WHAT IS REQUIRED:
Output every record exactly and leave each picture out.

DATA TO EXAMINE:
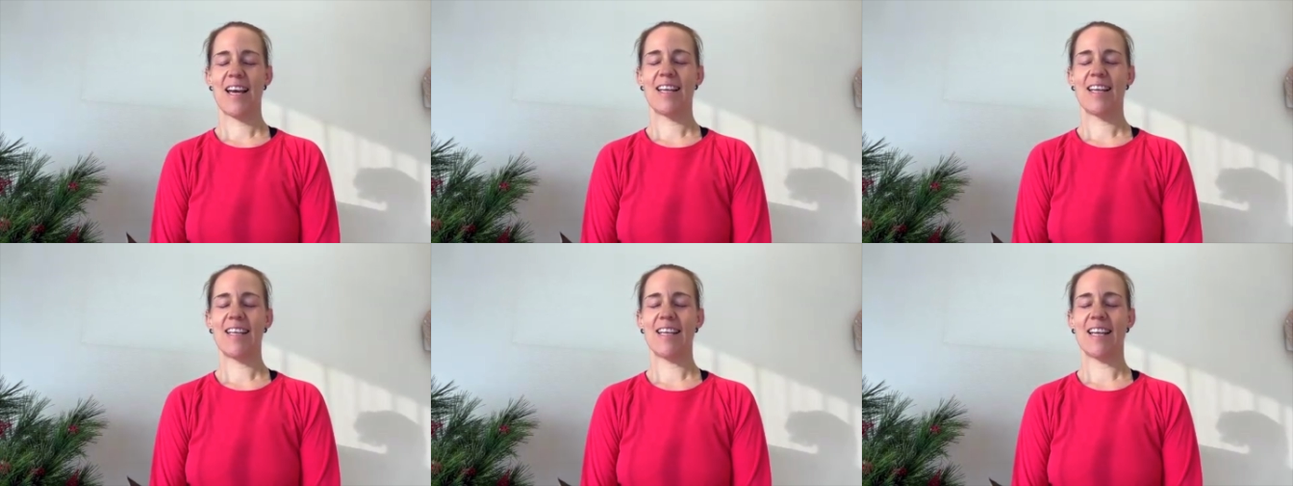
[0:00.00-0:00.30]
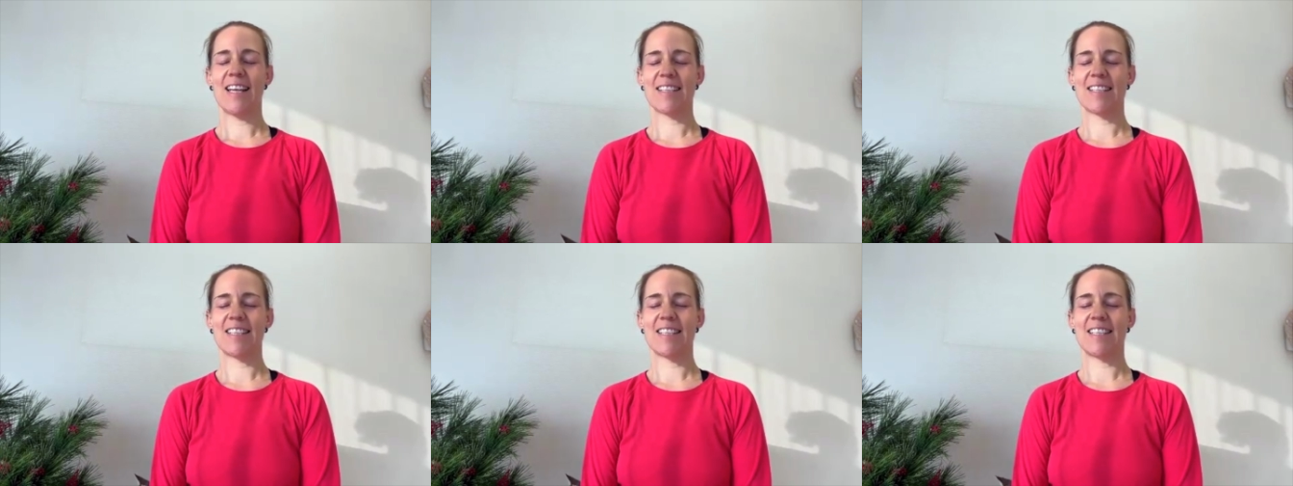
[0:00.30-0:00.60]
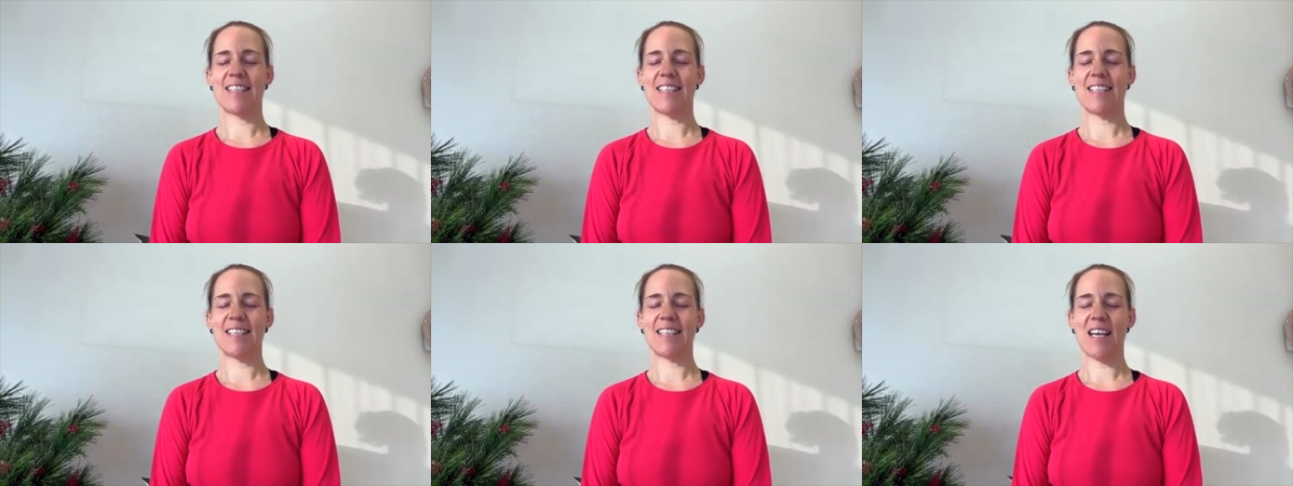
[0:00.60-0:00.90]
Lass
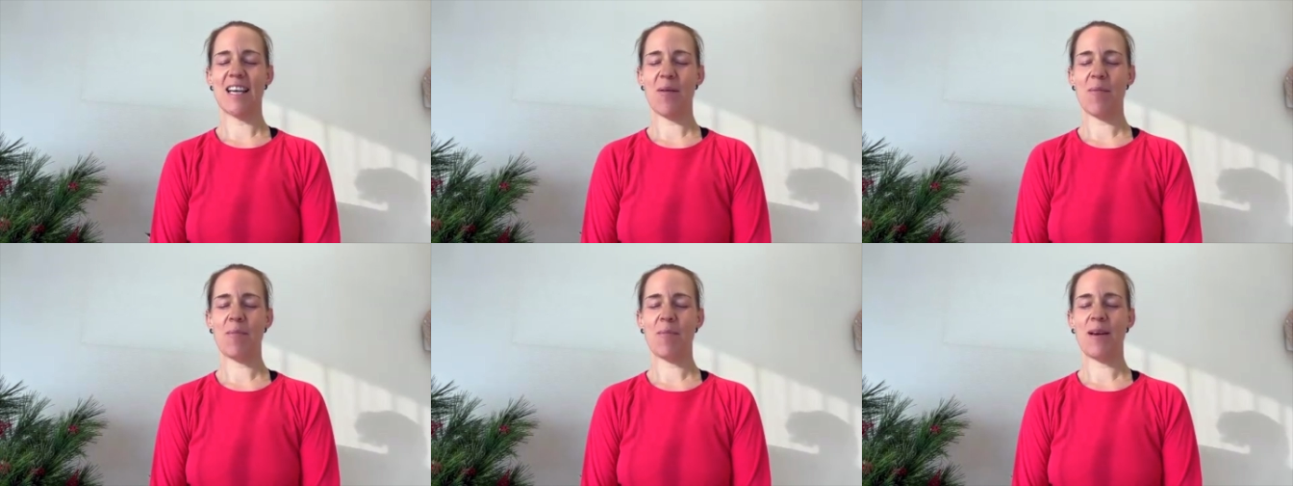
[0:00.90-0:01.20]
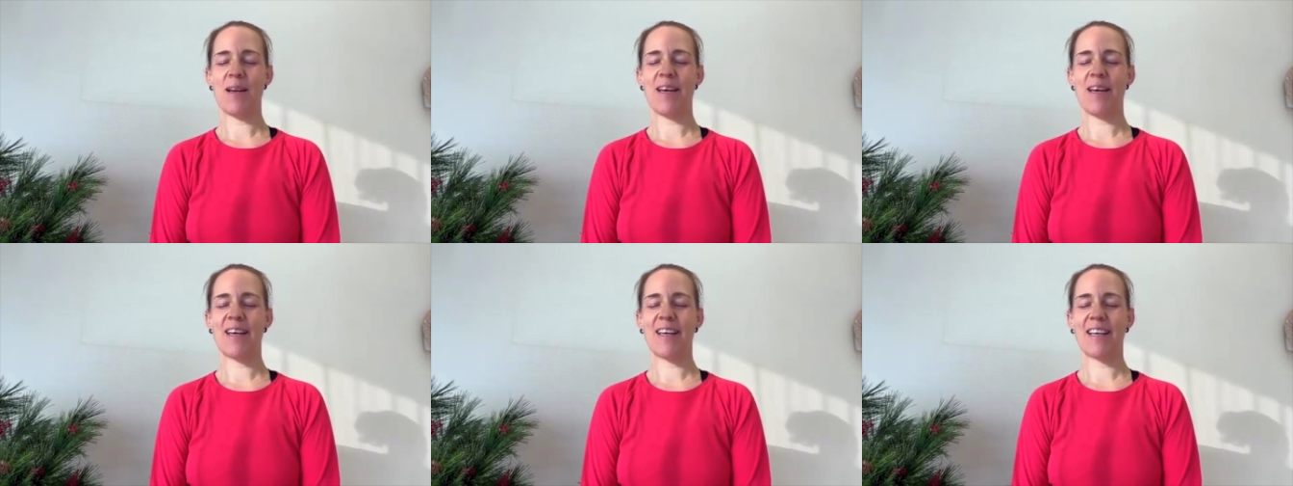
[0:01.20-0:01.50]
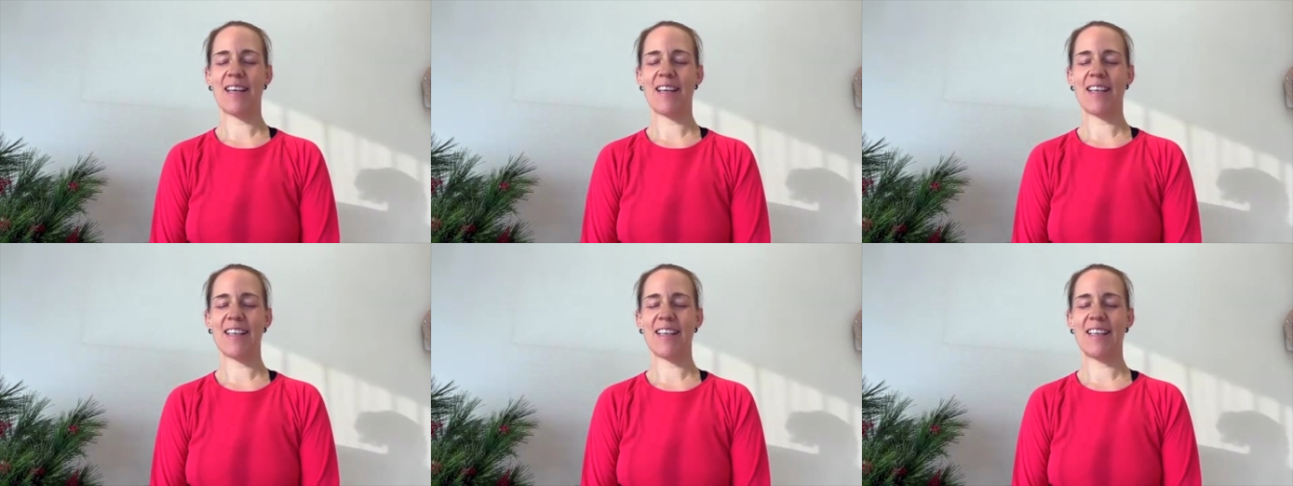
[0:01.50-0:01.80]
dich nicht
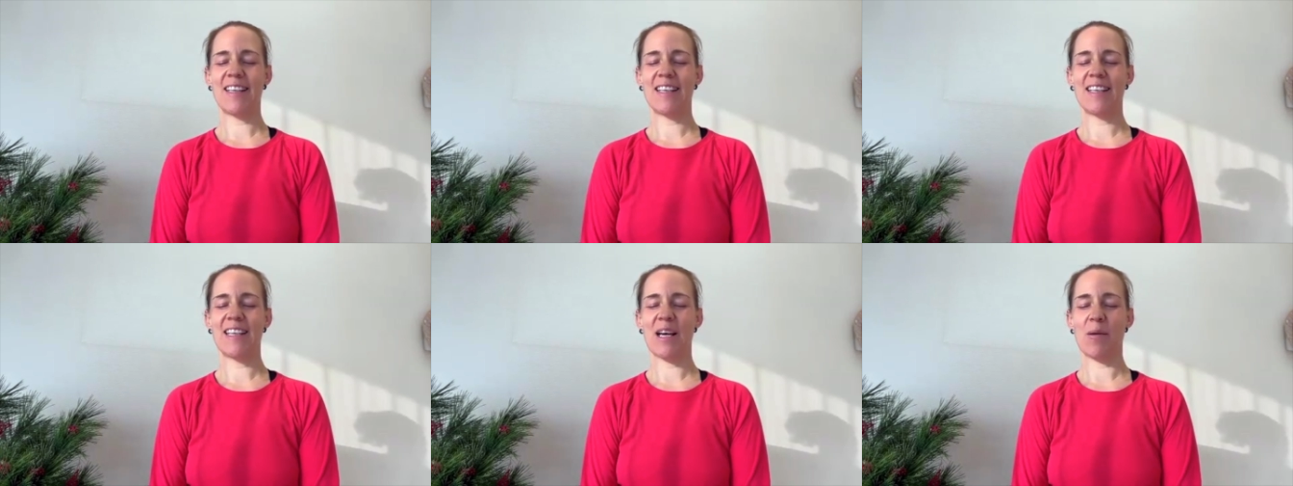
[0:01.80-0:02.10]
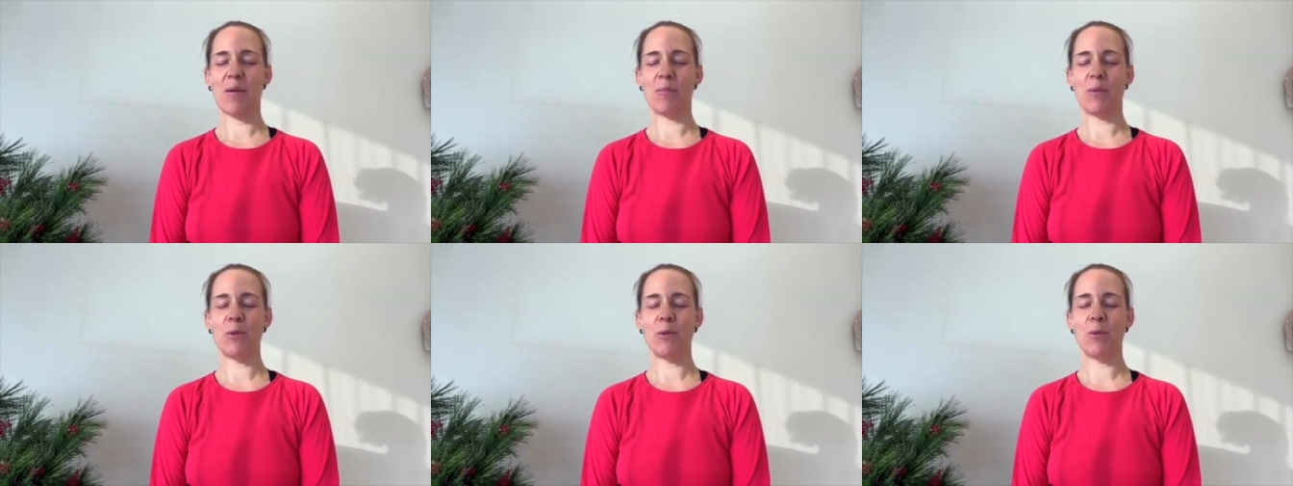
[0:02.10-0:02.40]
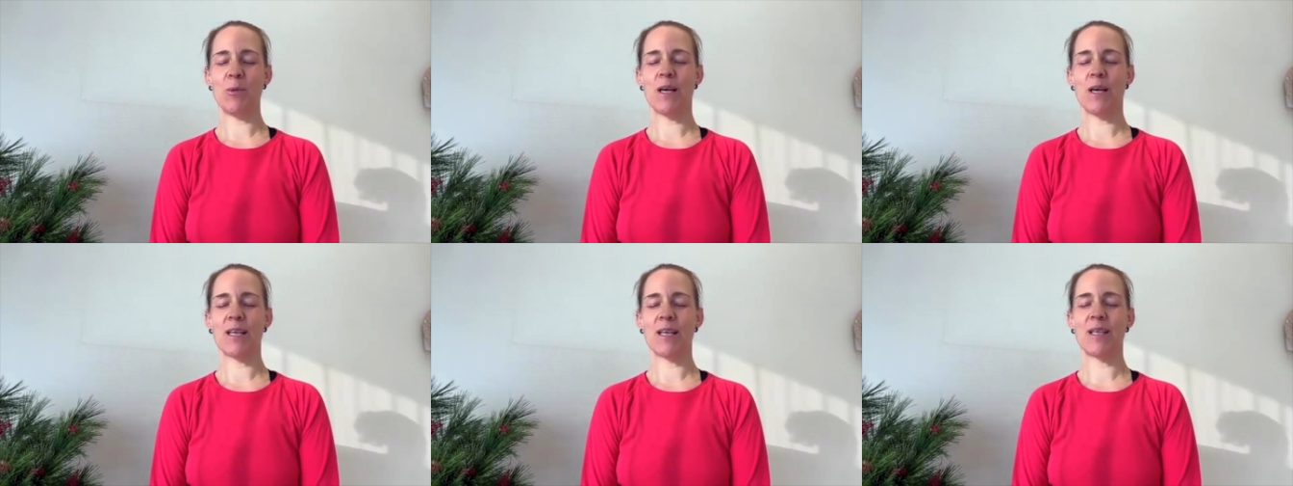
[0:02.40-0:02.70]
ablenken. Ich habe
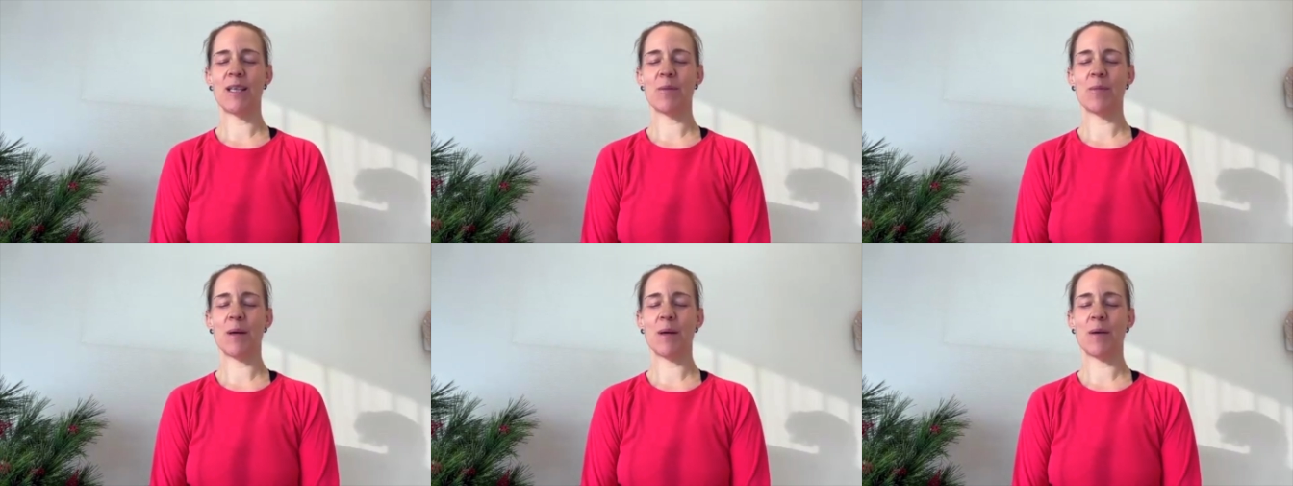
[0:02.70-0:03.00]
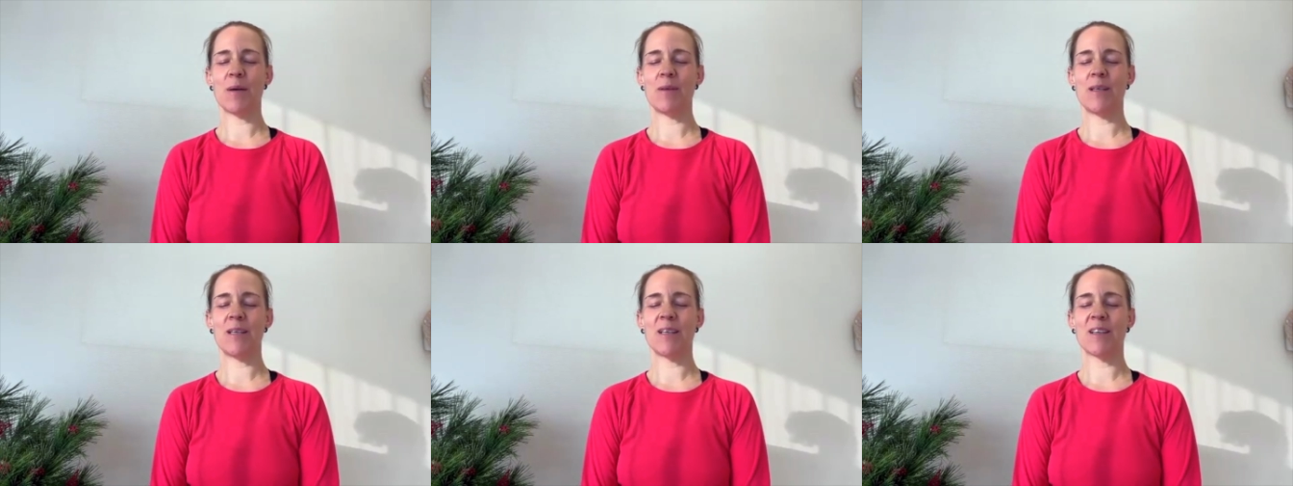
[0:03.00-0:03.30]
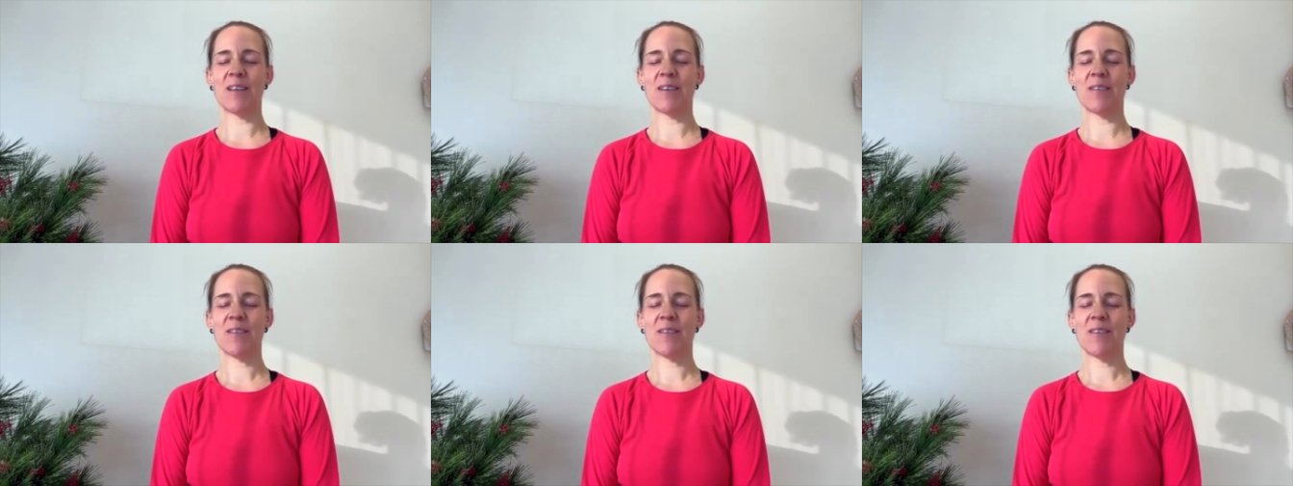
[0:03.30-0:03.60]
Luna hier bei
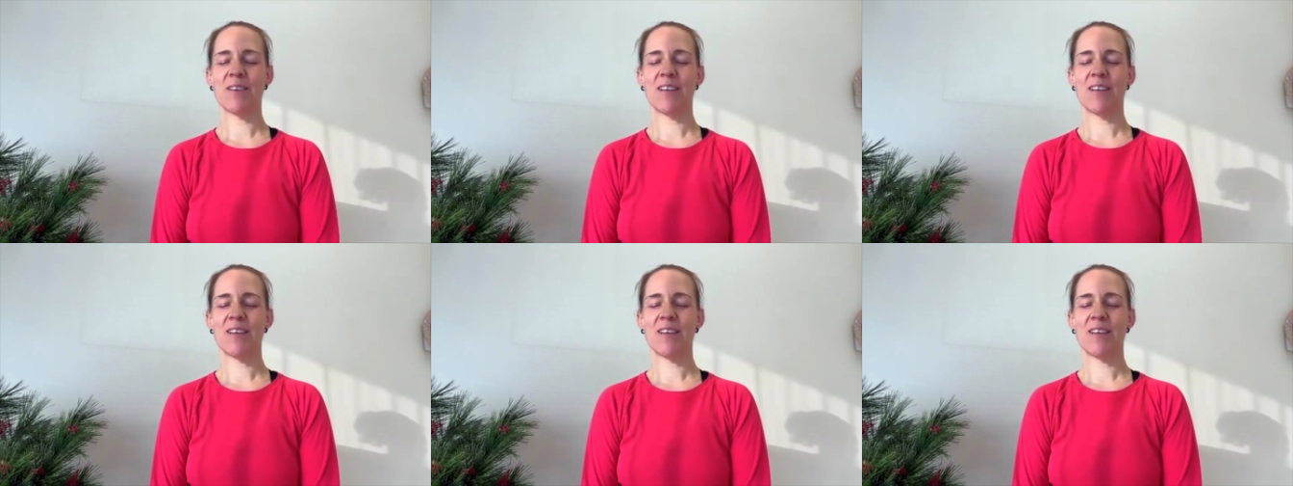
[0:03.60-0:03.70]
mir,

SOLVED PROBLEM:
[0:00.00-0:00.30]
[0:00.30-0:00.60]
[0:00.60-0:00.90]
Lass
[0:00.90-0:01.20]
[0:01.20-0:01.50]
[0:01.50-0:01.80]
dich nicht
[0:01.80-0:02.10]
[0:02.10-0:02.40]
[0:02.40-0:02.70]
ablenken. Ich habe
[0:02.70-0:03.00]
[0:03.00-0:03.30]
[0:03.30-0:03.60]
Luna hier bei
[0:03.60-0:03.70]
mir,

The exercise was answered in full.